- Requirement -
Repeat the entries exactly, and do not carry the pictures over.

- Task data -
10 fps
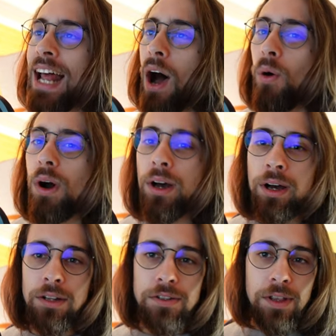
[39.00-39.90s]
Now,
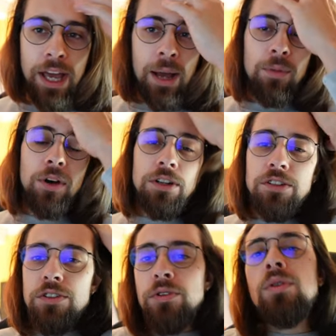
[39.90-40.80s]
today I'm going to
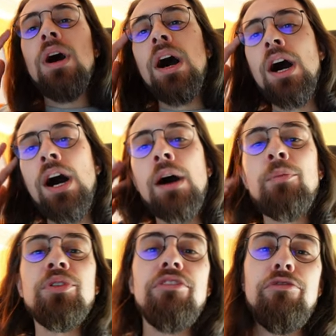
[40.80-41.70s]
do a
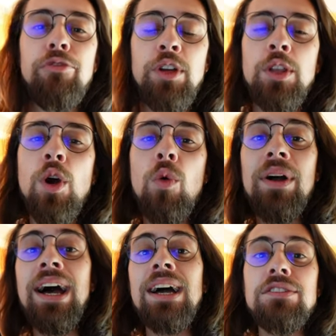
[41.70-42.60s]
brief video
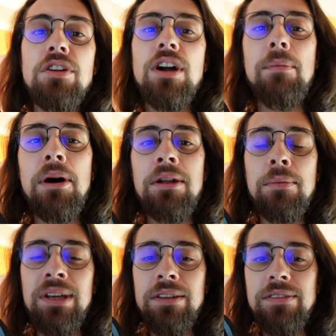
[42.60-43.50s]
where I talk about a
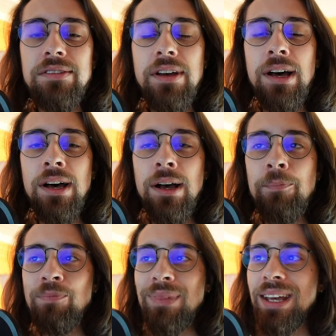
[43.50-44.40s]
bit, the
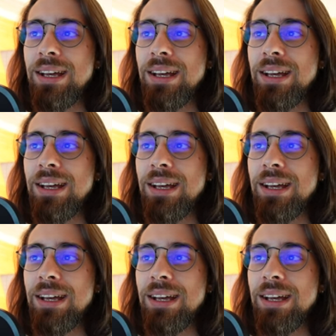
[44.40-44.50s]
new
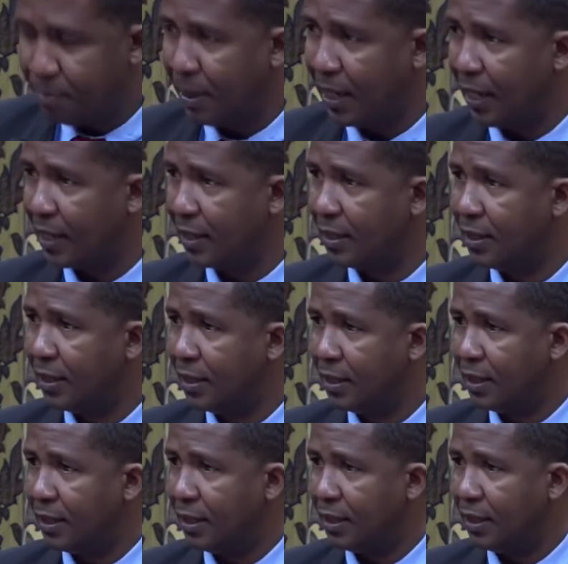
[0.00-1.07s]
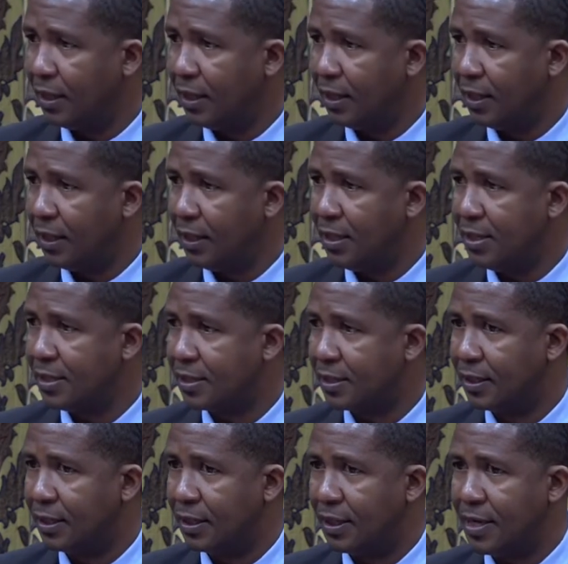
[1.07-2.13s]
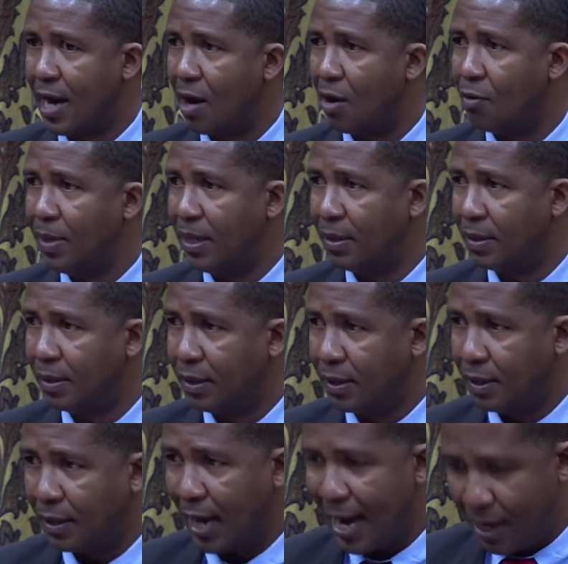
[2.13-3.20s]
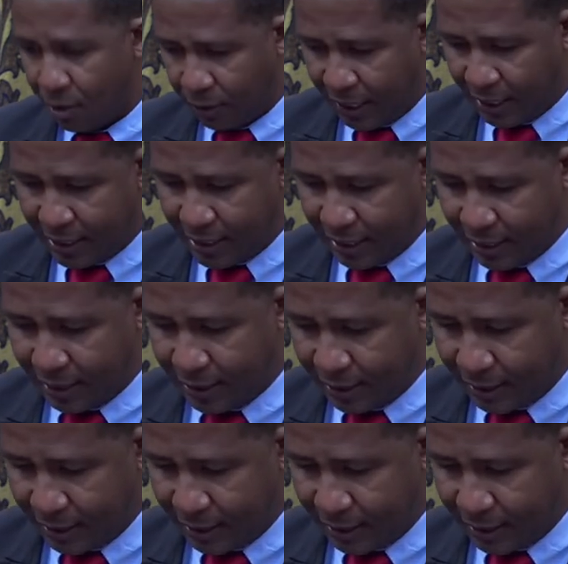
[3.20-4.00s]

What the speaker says: million is now being allocated,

- Solution to this problem -
10 fps
[39.00-39.90s]
Now,
[39.90-40.80s]
today I'm going to
[40.80-41.70s]
do a
[41.70-42.60s]
brief video
[42.60-43.50s]
where I talk about a
[43.50-44.40s]
bit, the
[44.40-44.50s]
new
[0.00-1.07s]
[1.07-2.13s]
[2.13-3.20s]
[3.20-4.00s]

What the speaker says: million is now being allocated,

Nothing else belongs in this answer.